Förderverein des Kunst- und Kulturraums Hombroich : Hommage an Staude

Er gehört zu den profiliertesten deutschen Komponisten neuer Musik: Christoph Staude, der seit einigen Jahren auf der Raketenstation bei Holzheim lebt und vielleicht sogar als "Hauskomponist" der Insel Hombroich bezeichnet werden könnte.

Nicht zukletzt deswegen hat der Verein zur Förderung des Kunst- und Kulturraumes Hombroich nun einen sechskonzertigen Zyklus gewidmet, wie Dr. Rainer Wiertz, Kulturreferent der Stadt Neuss und zugleich Konzert- und Veranstaltungsplaner des Fördervereins erklärt. Eine Hommage, in deren Mittelpunkt sechs Streichquartette Staudes stehen.

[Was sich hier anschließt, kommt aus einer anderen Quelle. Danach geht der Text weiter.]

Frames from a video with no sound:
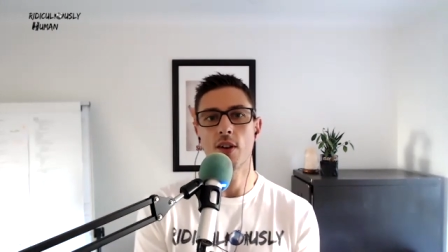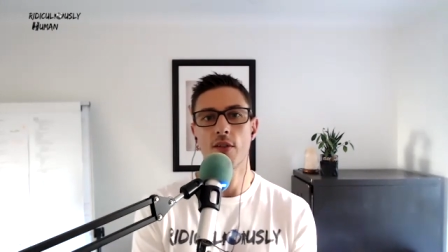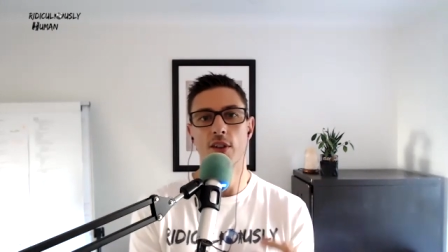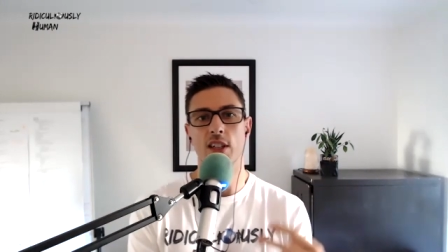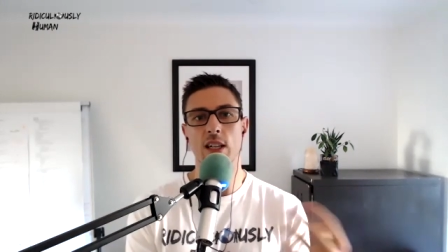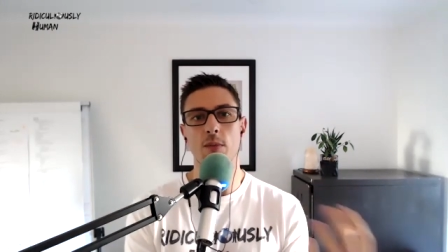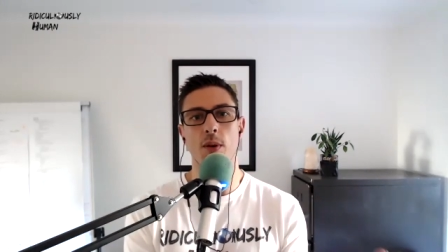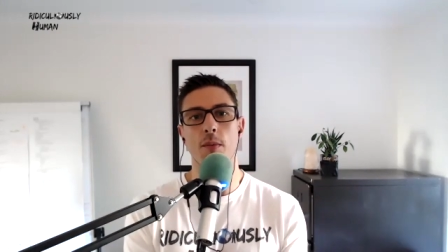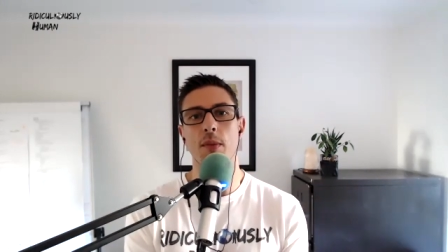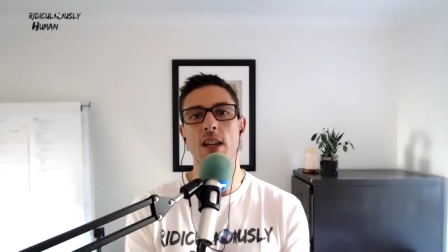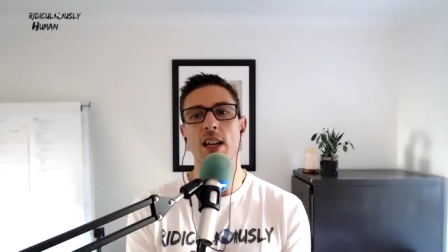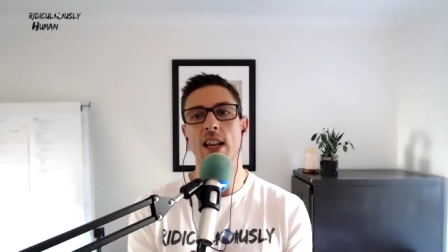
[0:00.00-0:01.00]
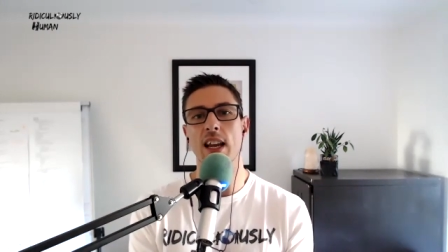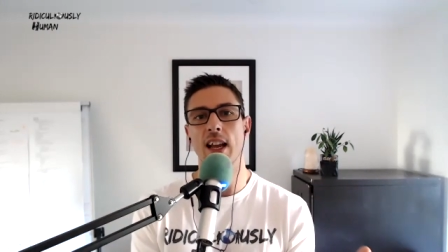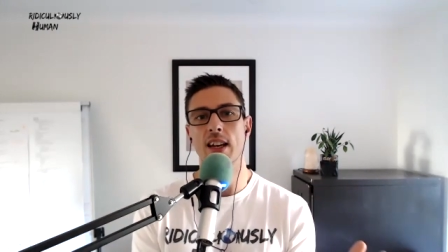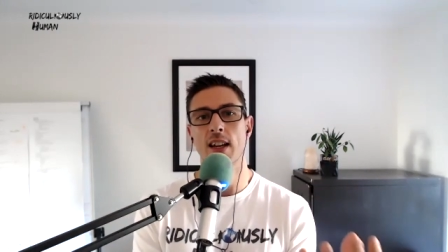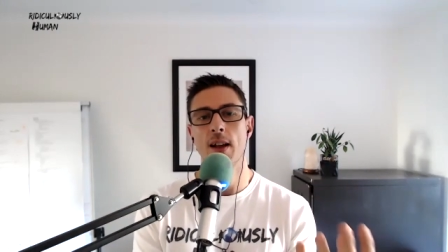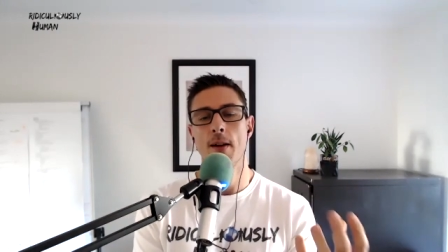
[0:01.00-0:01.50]
of a deeper meaning
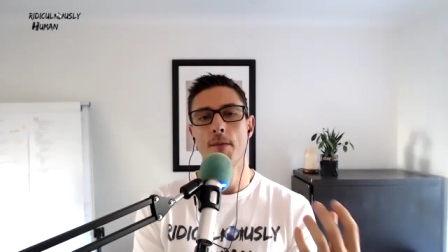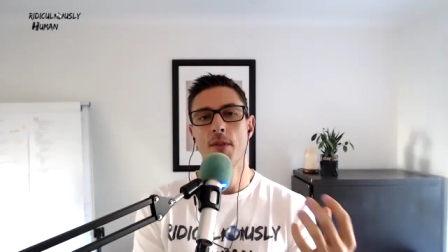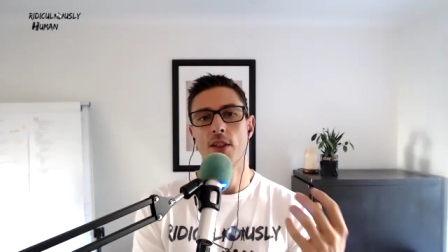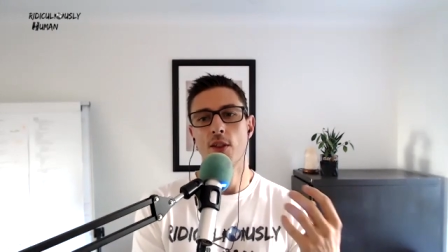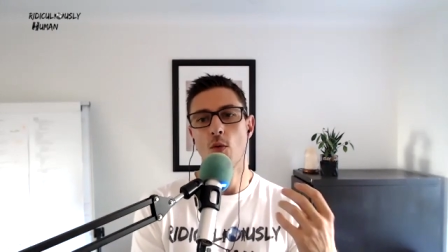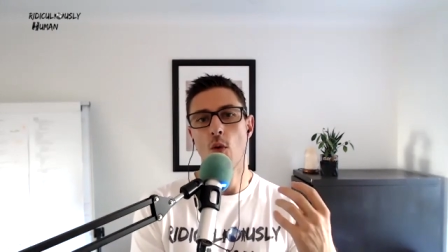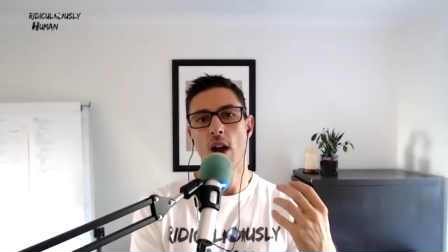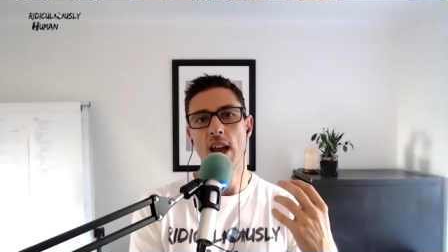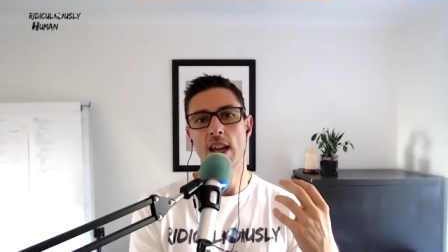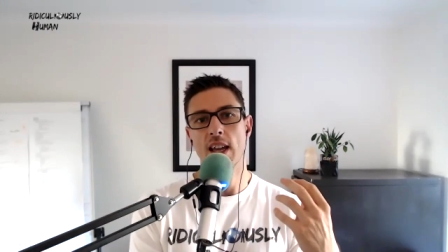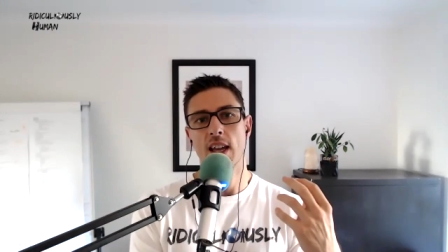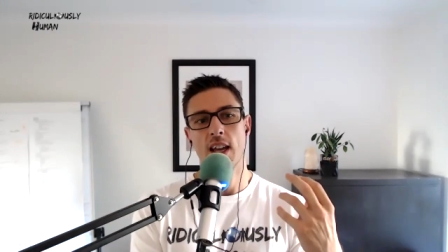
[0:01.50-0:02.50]
and the way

Ergänzt durch weitere Werke, die sich "harmonisch" um die jeweiligen Kompositionen des jungen Musikers gruppieren. Er selbst, aber auch der ebenfalls mit Hombroich eng verbundene Kölner Komponist Georg Kröll, haben an der Gestaltung des Programms maßgeblich mitgewirkt, so Wiertz. Als Partner für das Projekt hat Wiertz zudem die Kunststiftung Nordrhein-Westfalen gewonnen.

Am Sonntag (9.11.) spielt das Asasello-Quartett den ersten Zyklus Staudes in der Konzertscheune der Insel Hombroich. Neben seinem Streichquartett erklingen Kompositionen Hugo Wolfs, Anton Weberns und Ludwig van Beethovens. Die weiteren Zyklen sollen dann in lockerer Folge innerhalb des kommenden Jahres aufgeführt werden. SiHo Minekl 2, Sonntag, 9. November, 11 Uhr.